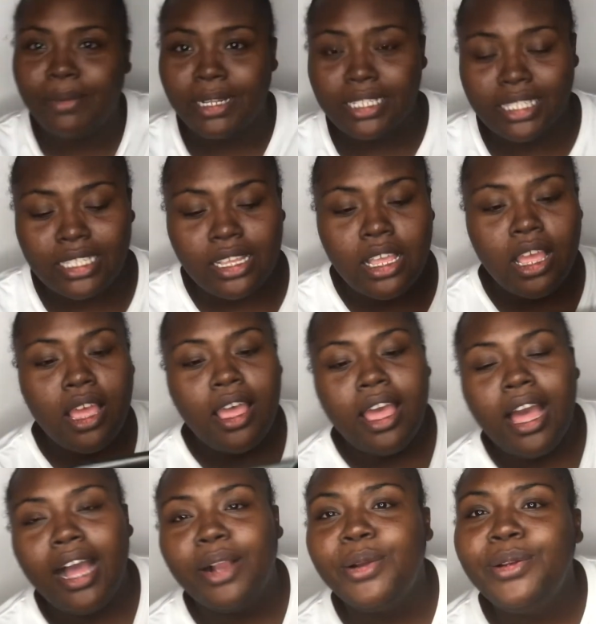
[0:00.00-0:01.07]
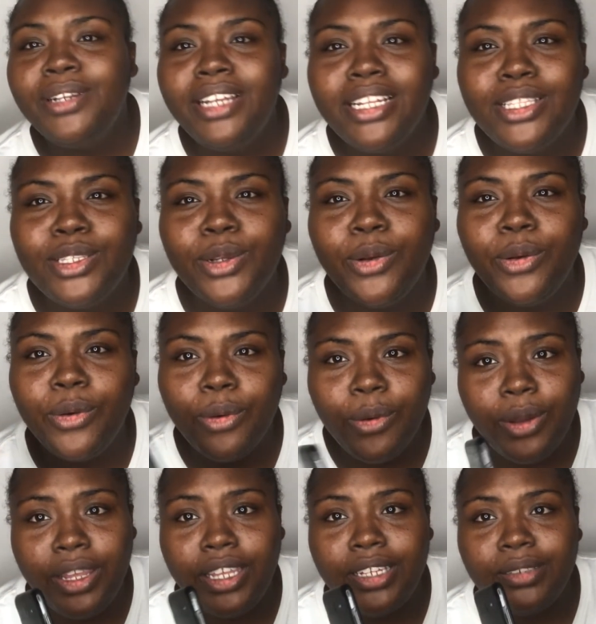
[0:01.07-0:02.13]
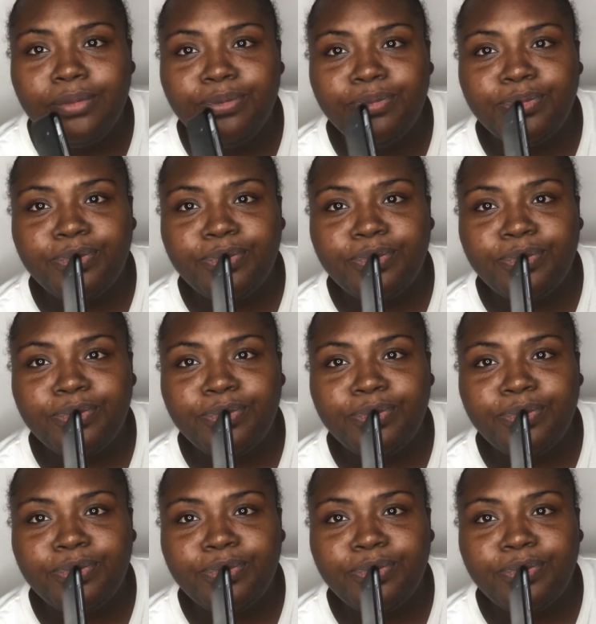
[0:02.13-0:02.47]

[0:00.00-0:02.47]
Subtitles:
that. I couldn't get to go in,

⁂

* _DESCRIPTION OF THE TASK_:
A verbatim copy of the records is needed, with all images omitted.

* _SOLVED EXERCISE_:
[0:00.00-0:01.07]
[0:01.07-0:02.13]
[0:02.13-0:02.47]

[0:00.00-0:02.47]
Subtitles:
that. I couldn't get to go in,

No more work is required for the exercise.